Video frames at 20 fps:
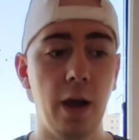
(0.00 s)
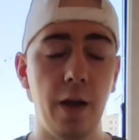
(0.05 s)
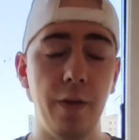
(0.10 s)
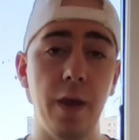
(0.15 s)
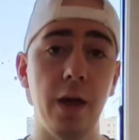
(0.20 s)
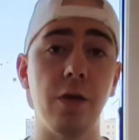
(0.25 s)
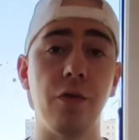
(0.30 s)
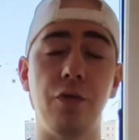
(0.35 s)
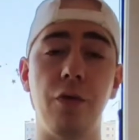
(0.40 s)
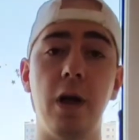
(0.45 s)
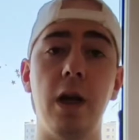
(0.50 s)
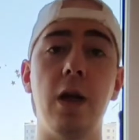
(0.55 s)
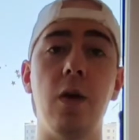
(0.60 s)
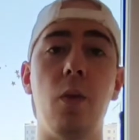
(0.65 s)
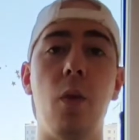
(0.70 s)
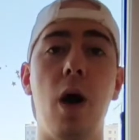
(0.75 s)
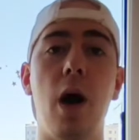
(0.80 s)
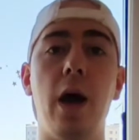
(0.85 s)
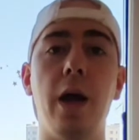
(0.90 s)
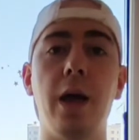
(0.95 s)
And that's really
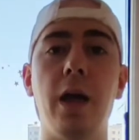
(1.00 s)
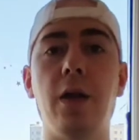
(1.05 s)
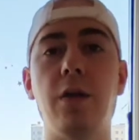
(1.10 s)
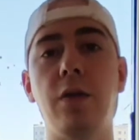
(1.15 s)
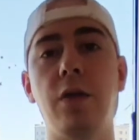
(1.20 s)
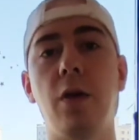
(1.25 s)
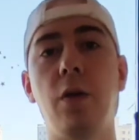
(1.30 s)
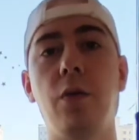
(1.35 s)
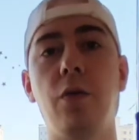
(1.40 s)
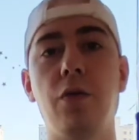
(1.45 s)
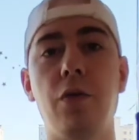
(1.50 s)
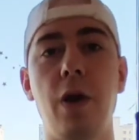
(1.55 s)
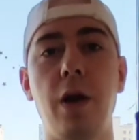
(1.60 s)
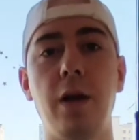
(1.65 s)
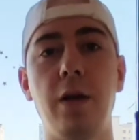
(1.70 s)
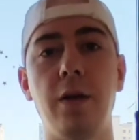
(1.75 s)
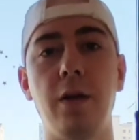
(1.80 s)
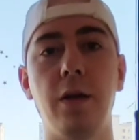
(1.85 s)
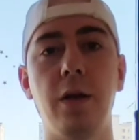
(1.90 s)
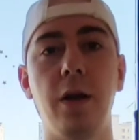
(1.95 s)
why it's so
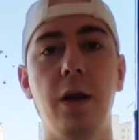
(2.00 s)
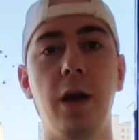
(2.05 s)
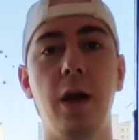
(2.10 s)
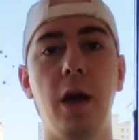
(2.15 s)
great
---
» Exercise details
Exactly as written, please copy out the whole set of records, skipping images.

» Task result
Video frames at 20 fps:
(0.00 s)
(0.05 s)
(0.10 s)
(0.15 s)
(0.20 s)
(0.25 s)
(0.30 s)
(0.35 s)
(0.40 s)
(0.45 s)
(0.50 s)
(0.55 s)
(0.60 s)
(0.65 s)
(0.70 s)
(0.75 s)
(0.80 s)
(0.85 s)
(0.90 s)
(0.95 s)
And that's really
(1.00 s)
(1.05 s)
(1.10 s)
(1.15 s)
(1.20 s)
(1.25 s)
(1.30 s)
(1.35 s)
(1.40 s)
(1.45 s)
(1.50 s)
(1.55 s)
(1.60 s)
(1.65 s)
(1.70 s)
(1.75 s)
(1.80 s)
(1.85 s)
(1.90 s)
(1.95 s)
why it's so
(2.00 s)
(2.05 s)
(2.10 s)
(2.15 s)
great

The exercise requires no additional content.